Espectacular: maduro, potente, sedoso, aún con nervio pero ya bastante redondo

Botella bordelesa de hombros anchos, vidrio de buen grosor y cierto peso.

Etiquetado típico de este vino, clásico y austero pero con mucha información (incluso la fecha de consumo óptima, que va del año 2003 al 2019).

Cápsula marrón claro algo deteriorada.

Hemos sacado el vino a 14ºC de la vinoteca.

Corcho de buena calidad y longitud pero que, no aguanta ni sacando con sacacorchos de láminas. Se rompe por el interior (donde estaba bañado en vino hasta 2-3 mm). Huele bien aunque con ligeras notas reductivas. 

Filtramos y decantamos en decantador de barriga ancha. Dejamos decantado hora y pico.

Visual

Picota oscuro de capa alta, ribete anaranjado-teja-transparente, limpio (salvo posos en el filtro del decantador), brillante y de fina y abundante lágrima de lenta caída.

Estupenda visual para 19 años, botella y etiquetado de muy buena presentación, cápsula y corcho más flojos pero, en general, bastante bien. (8,6)

Nariz

De alta intensidad a fruta negra madura, especias dulces, regaliz, vainilla, herbáceos de monte bajo, balsámico-mentolados poderosos y que le otorgan muchísima frescura, eucalipto, resina de pino, pimienta negra, laurel, tinta china, mineralidad, chocolate, cacao, sutiles notas de cantos rodados húmedos y un excelente fondo de roble de calidad que envuelve todo el conjunto. 

Gran nariz en intensidad, complejidad, elegancia y con gran equilibrio.

Por momentos recuerda a algunos Viña Ardanza con 20-25 años, aunque con más "músculo" en el caso de este Sierra Cantabria Colección Privada (9,4)

Boca

Ataque frutalmente maduro (fruta negra) que inunda la boca, potente y contundente pero, a la vez, suave, sedoso y sabroso, bastante seco y de gran volumen, expansivo, de densidad media-alta, gran cuerpo y muy buena estructura.

El paso por boca es elegante, sedoso y, a pesar de su madurez y edad, fresco y mentolado, de elevada acidez que limpia la boca, con taninos con bastante nervio todavía pero que, en global, están ya bastante pulidos y redondeados. 

El final es largo, con fruta negra madura y ligeramente amargosa, especiado, herbáceo, mentolado, achocolatado y con un fondo de madera y mineral excelente; en vía retronasal reaparecen los balsámicos, el monte bajo, las notas de roble, vainilla y regaliz que lo redondean maravillosamente bien.

Vinazo sin paliativos a sus 19 años.
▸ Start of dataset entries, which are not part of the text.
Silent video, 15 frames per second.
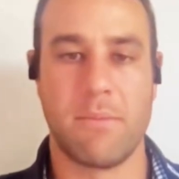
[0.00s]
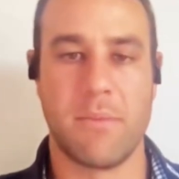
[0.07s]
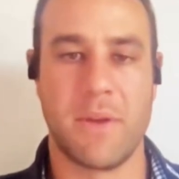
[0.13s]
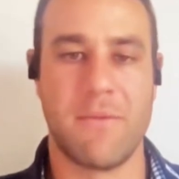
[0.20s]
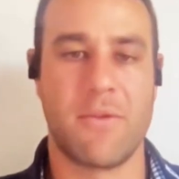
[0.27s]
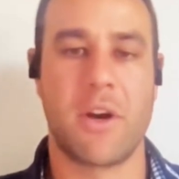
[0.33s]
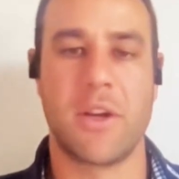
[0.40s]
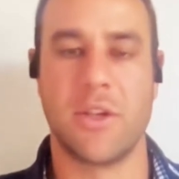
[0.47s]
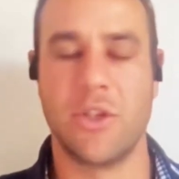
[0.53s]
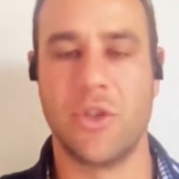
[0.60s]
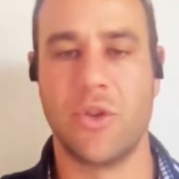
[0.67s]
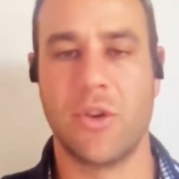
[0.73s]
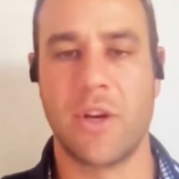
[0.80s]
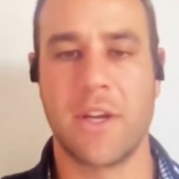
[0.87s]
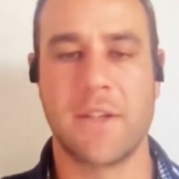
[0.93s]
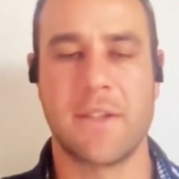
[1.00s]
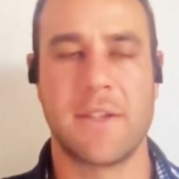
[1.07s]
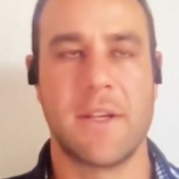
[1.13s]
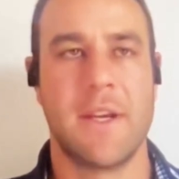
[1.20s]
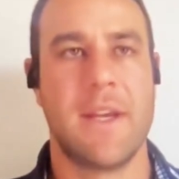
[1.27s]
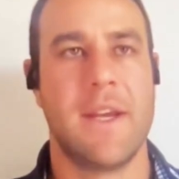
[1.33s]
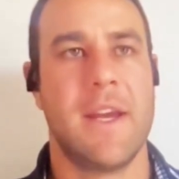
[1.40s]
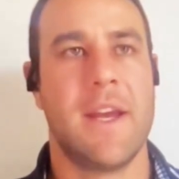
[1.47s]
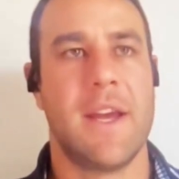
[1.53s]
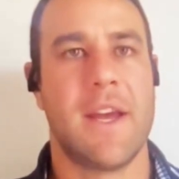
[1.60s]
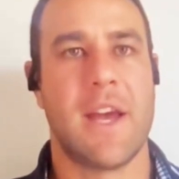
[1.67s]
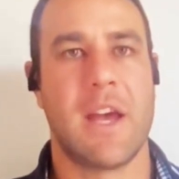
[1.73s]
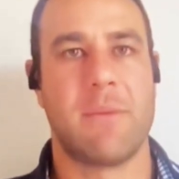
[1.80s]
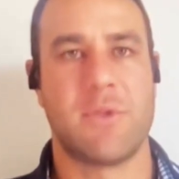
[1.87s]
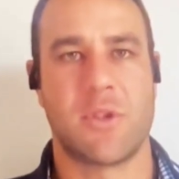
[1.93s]
be invited to join us.
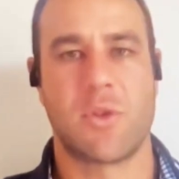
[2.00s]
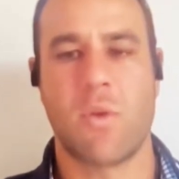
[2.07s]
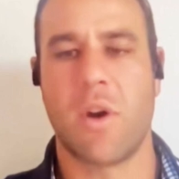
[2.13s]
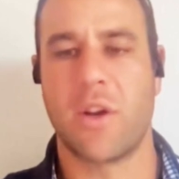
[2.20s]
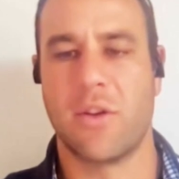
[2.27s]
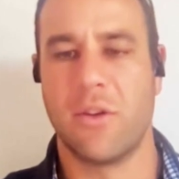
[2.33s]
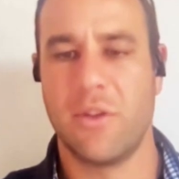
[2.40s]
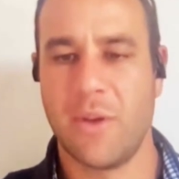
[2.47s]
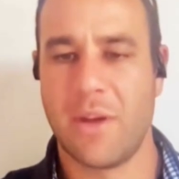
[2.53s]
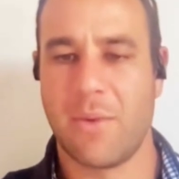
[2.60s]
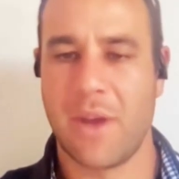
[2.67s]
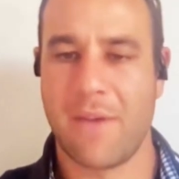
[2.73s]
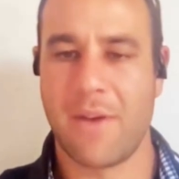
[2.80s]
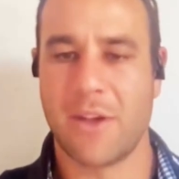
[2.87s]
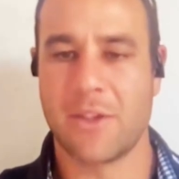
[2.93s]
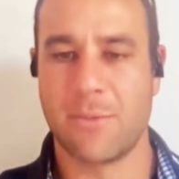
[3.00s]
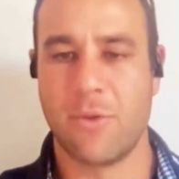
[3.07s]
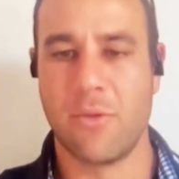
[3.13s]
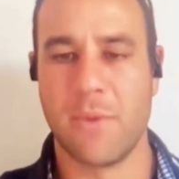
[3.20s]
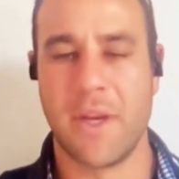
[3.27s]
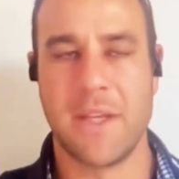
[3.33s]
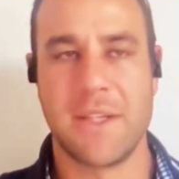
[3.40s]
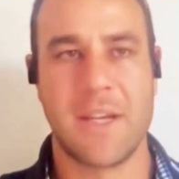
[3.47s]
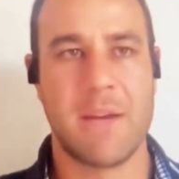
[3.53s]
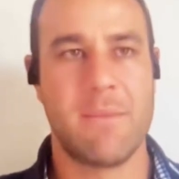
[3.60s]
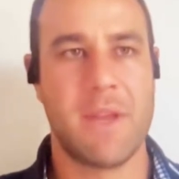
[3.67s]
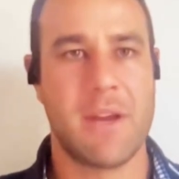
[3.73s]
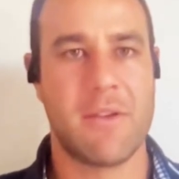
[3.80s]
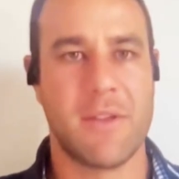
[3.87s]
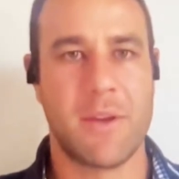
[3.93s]
So it's quite good. We have our small mini team
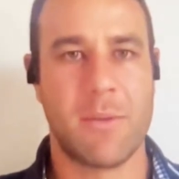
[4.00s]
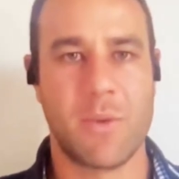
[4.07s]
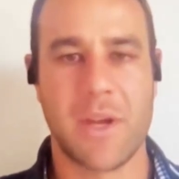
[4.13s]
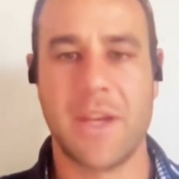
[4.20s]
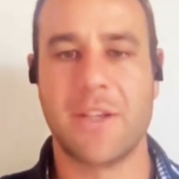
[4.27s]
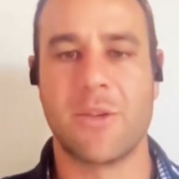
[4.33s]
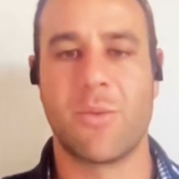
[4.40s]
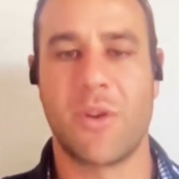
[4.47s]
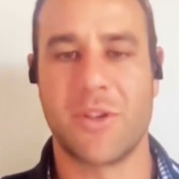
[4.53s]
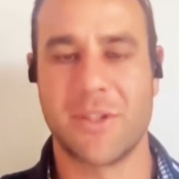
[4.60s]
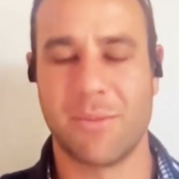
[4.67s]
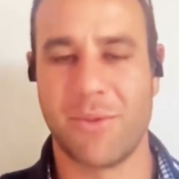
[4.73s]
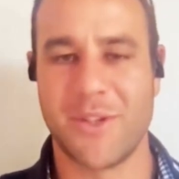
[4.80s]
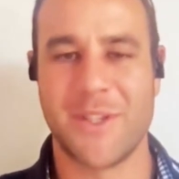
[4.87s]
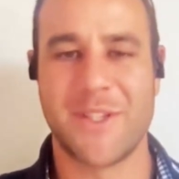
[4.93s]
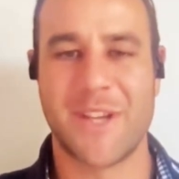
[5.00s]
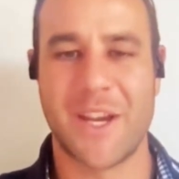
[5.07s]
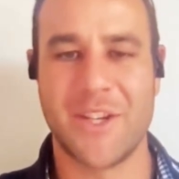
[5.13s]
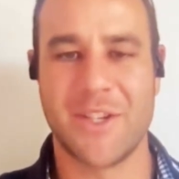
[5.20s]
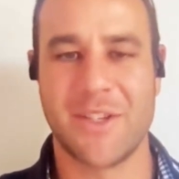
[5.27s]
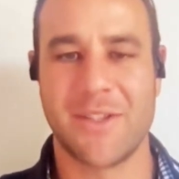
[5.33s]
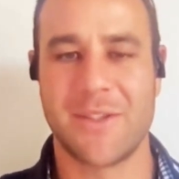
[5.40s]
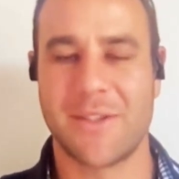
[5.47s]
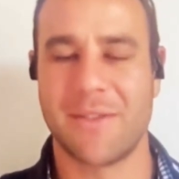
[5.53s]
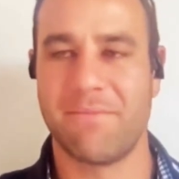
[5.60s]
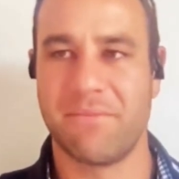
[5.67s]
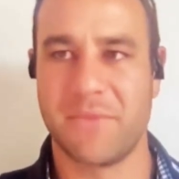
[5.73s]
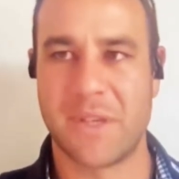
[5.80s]
there, and then we get to watch the presentations.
En teoría (según contraetiqueta que da la fecha de consumo óptimo de 2003-2019), estamos al límite de su fase óptima pero, EMHO, creo que está maduro pero, a la vez, fresco, equilibrado, elegante, sedoso y fantástico en todos los sentidos. No hay rastro alguno de agotamiento y creo que, sin problemas, podrá aguantar aún algunos años más en buenas condiciones de consumo. (9,5)

Su PVP, en su día, rondaba los 25€, hoy día sube algo más, a los 30-32€. A mí me costó esta botella (y otra más), a 22€ cada una. Muy buena RCP para lo que ofrece este vino.

Me queda otra botella más a la que, a pesar de que lo veo muy en forma, no creo que tarde mucho tiempo en bebérmela también.